The first time was the day after the birds had been dressed out in bling: leg transmitters for all but Peanut (#4-14) and backpack transmitters for three birds (2, 7, and 9). Heather and I released the birds for Joe who conducted runway training, meaning he just ran the trike back and forth up the runway without taking off. For the most part they followed, although #7 was highly insulted by her ordeal and took several days to get over it. And #10 was so obsessed with her leg antenna so she pretty much preened it for the whole time.
The top of the antenna is a spring so that it doesn’t break when it is bent this way and that, and I was taken by the sound when they preen it – it’s a sound like running your thumb across a comb. That’s something I never heard on the cam.
Another thing I noticed was how, when they peep, you cannot tell which bird is peeping. The don’t open their beaks and it almost sounds like they are ventriloquists, throwing their peeps all around the pen.
For at least two days of my visits, #7 stayed at the back of the wet pen.

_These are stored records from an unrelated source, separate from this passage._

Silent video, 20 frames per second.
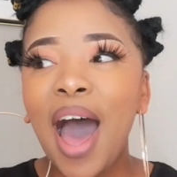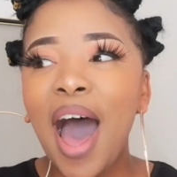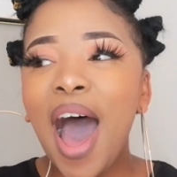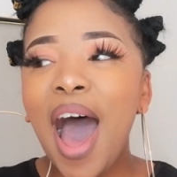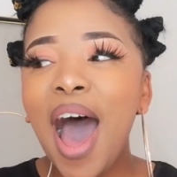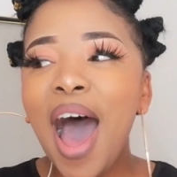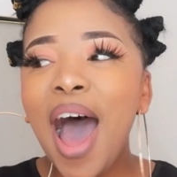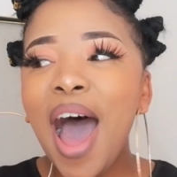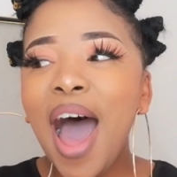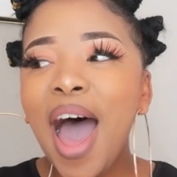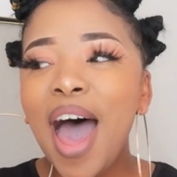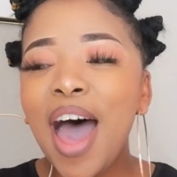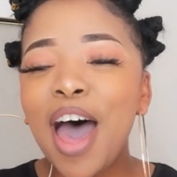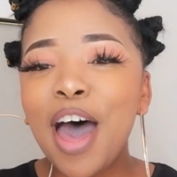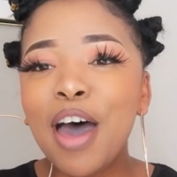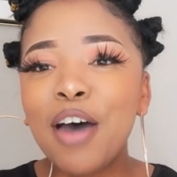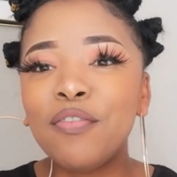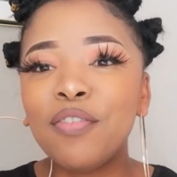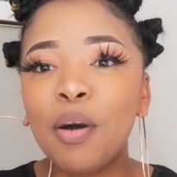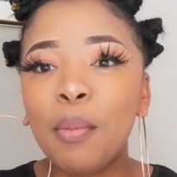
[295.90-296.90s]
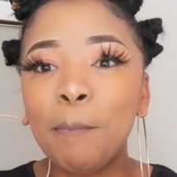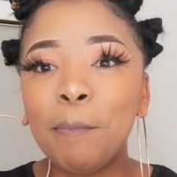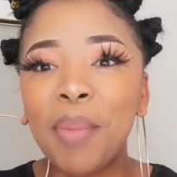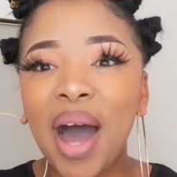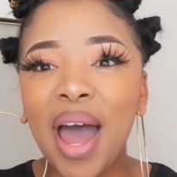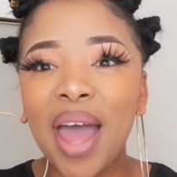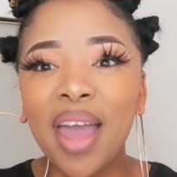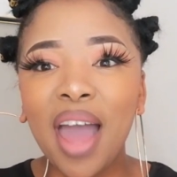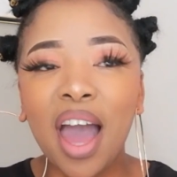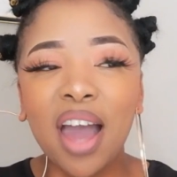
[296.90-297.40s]
I have
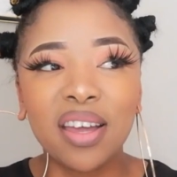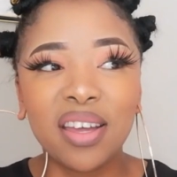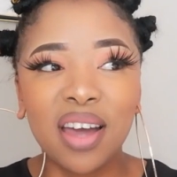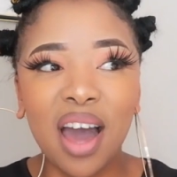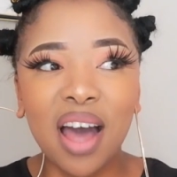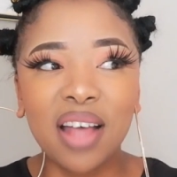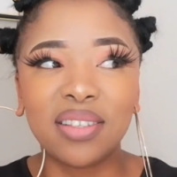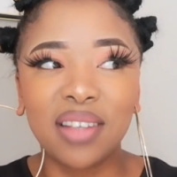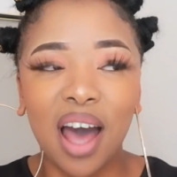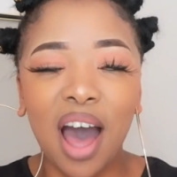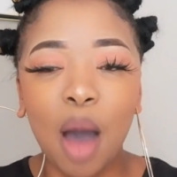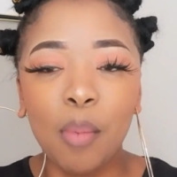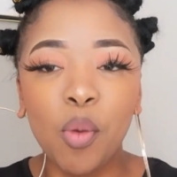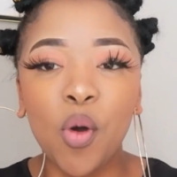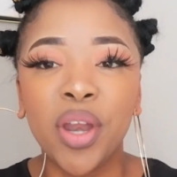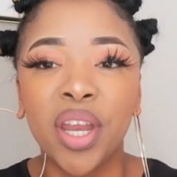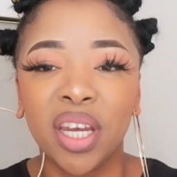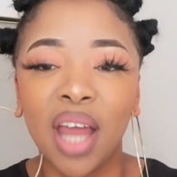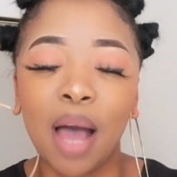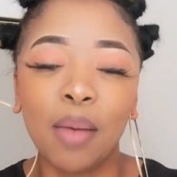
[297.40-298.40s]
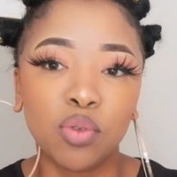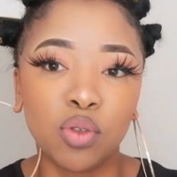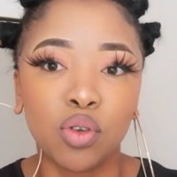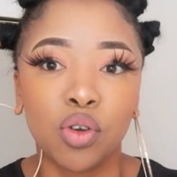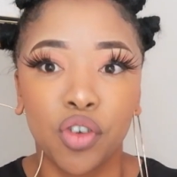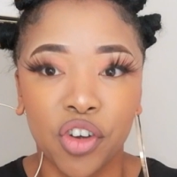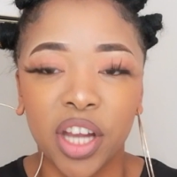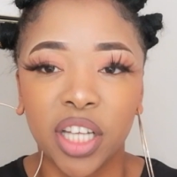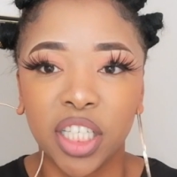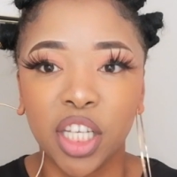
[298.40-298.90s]
my guards up when it comes to
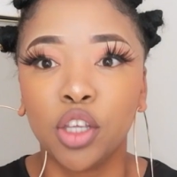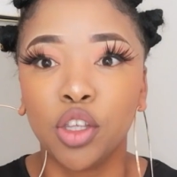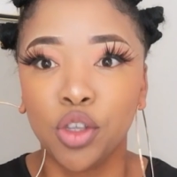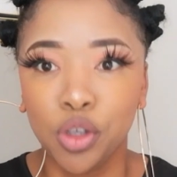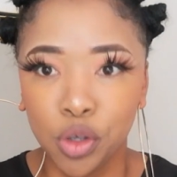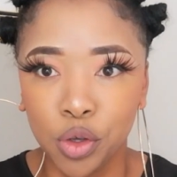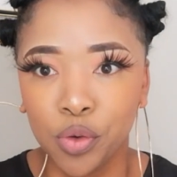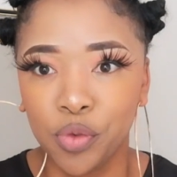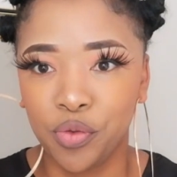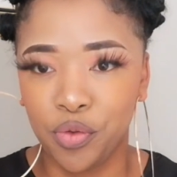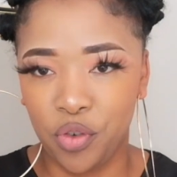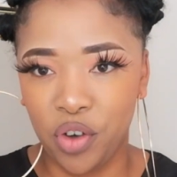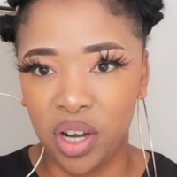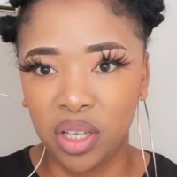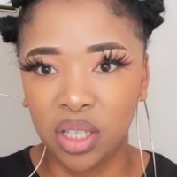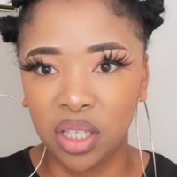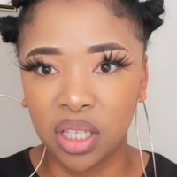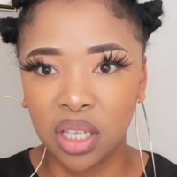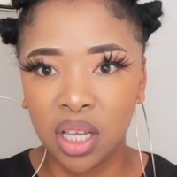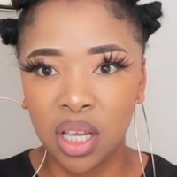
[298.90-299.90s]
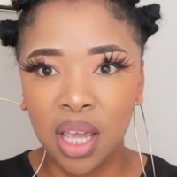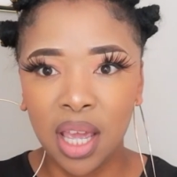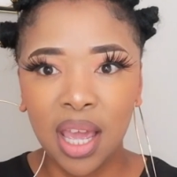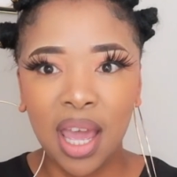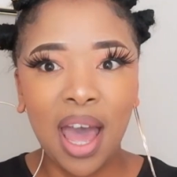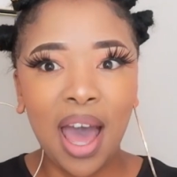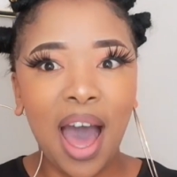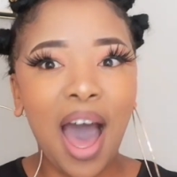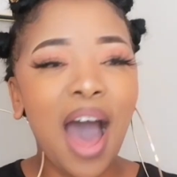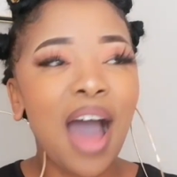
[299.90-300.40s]
creating new friends.
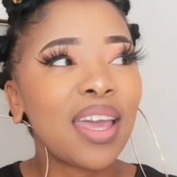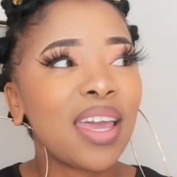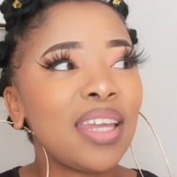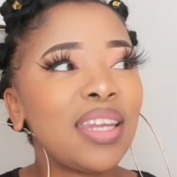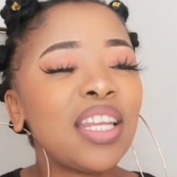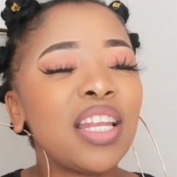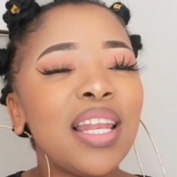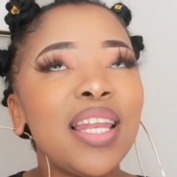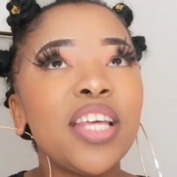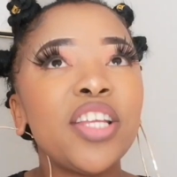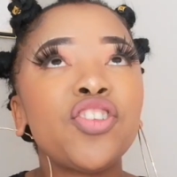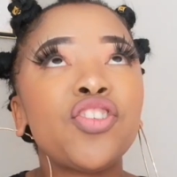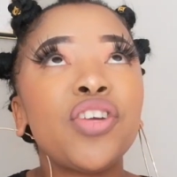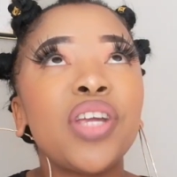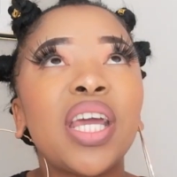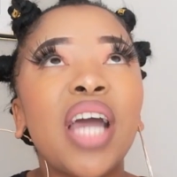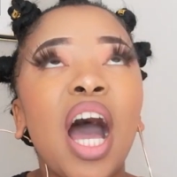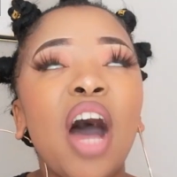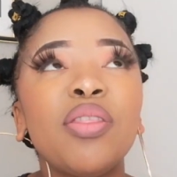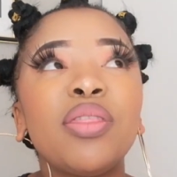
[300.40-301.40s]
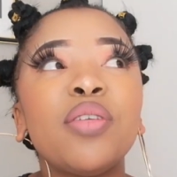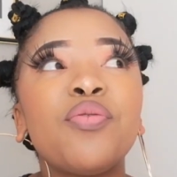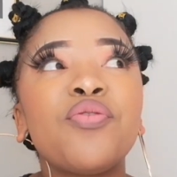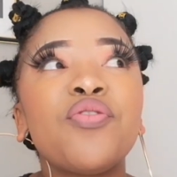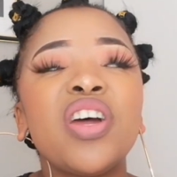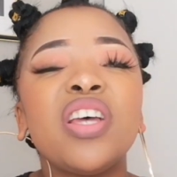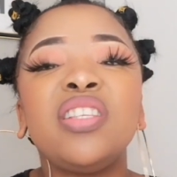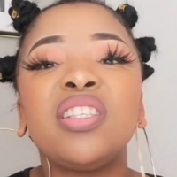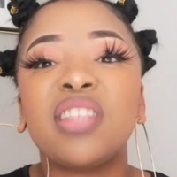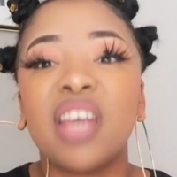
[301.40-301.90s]
I can literally count the
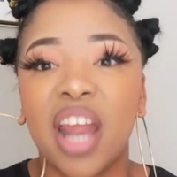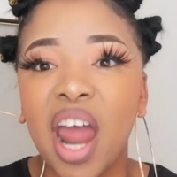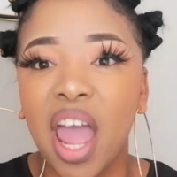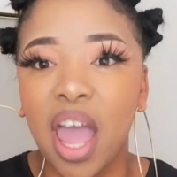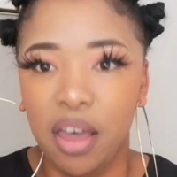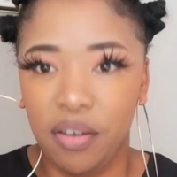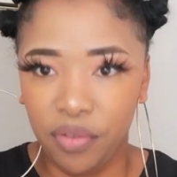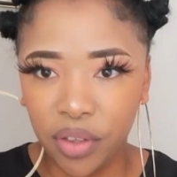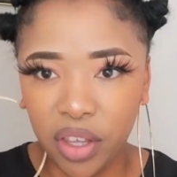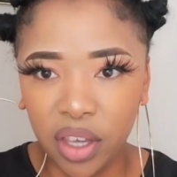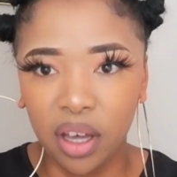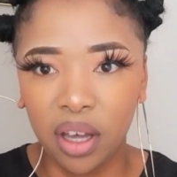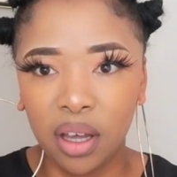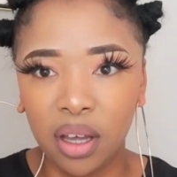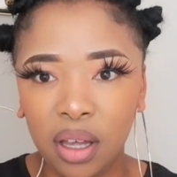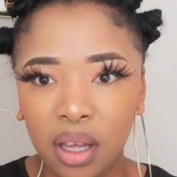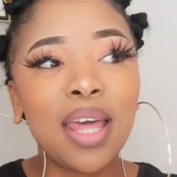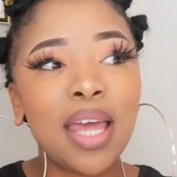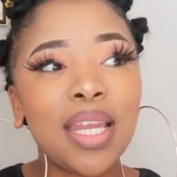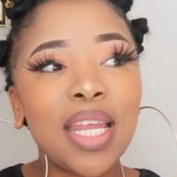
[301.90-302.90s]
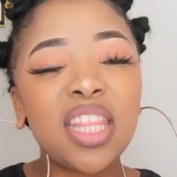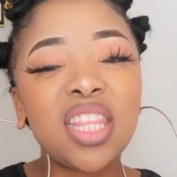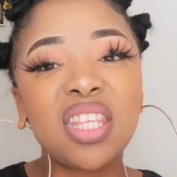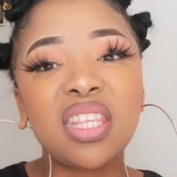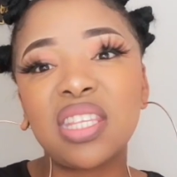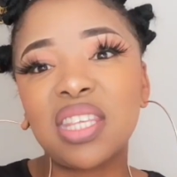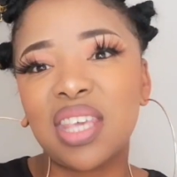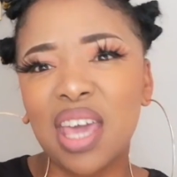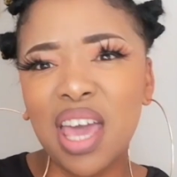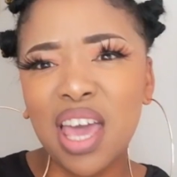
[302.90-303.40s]
friends that I have here. And then it
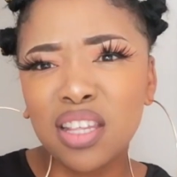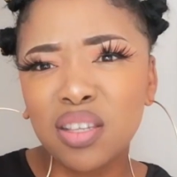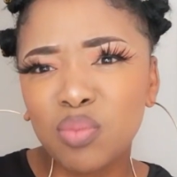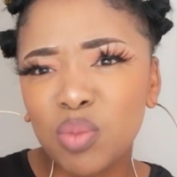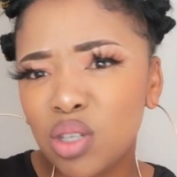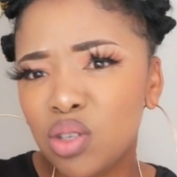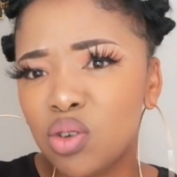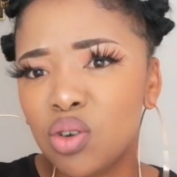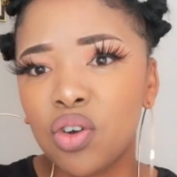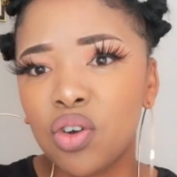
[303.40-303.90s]
scares me to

She wanted nothing to do with costumes! On the way to the site each day, Brooke said we would stay in the pen and feed grapes and mealworms so that the birds would again warm up to the costumes. It’s a tough job, but someone has to do it!
Finally, on Friday (I think – it’s a blur) I strolled over to the far side of “the beach” (far from the cam, that is) and all the birds followed me. I mean ALL! #7 nonchalantly strolled up from her staked out position in the wet pen to visit. She quickly returned to the back, but at least she was coming around!
Bonding with Peanut has been, how should I say this… interesting. For a few days Peanut hated my puppet or me or both. He wailed on my puppet, bit it, poked my head, and bit my arm. Now don’t get nervous – the pokes can hurt, but the nips do not. They are gentle, kind of like when your dog (if you have one) mouths you in play. Regarding the pokes, I’m glad I was wearing a helmet!!!
Yesterday I was watching them eat grape-treats and noticed that you can see the entire grape go down the side of their neck – whole! A big bulge travels down the right side of the neck with each grape. It was fascinating to watch! I’ve heard Heather and Colleen mention this in the past, but had forgotten about it until I witnessed it with my own wide-as-they-can-be-open eyes.
As I write this, I just returned from doing “roost check” with Colleen. All is well with the birds. #7 is no longer shy; #10 is no longer obsessed with preening her leg antenna; Peanut is no longer wailing on me, and he’s walking great with his new leg brace.
It was just grapes and mealworms all around. What a TREAT!